Restate the entries word for word, omitting nothing.
^^^^^^^^^^^^^^^^
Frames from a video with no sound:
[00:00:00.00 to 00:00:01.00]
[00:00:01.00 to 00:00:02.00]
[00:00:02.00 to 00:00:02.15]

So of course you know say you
^^^^^^^^^^^^^^^^
— EXERCISE SOLUTION —
Frames from a video with no sound:
[00:00:00.00 to 00:00:01.00]
[00:00:01.00 to 00:00:02.00]
[00:00:02.00 to 00:00:02.15]

So of course you know say you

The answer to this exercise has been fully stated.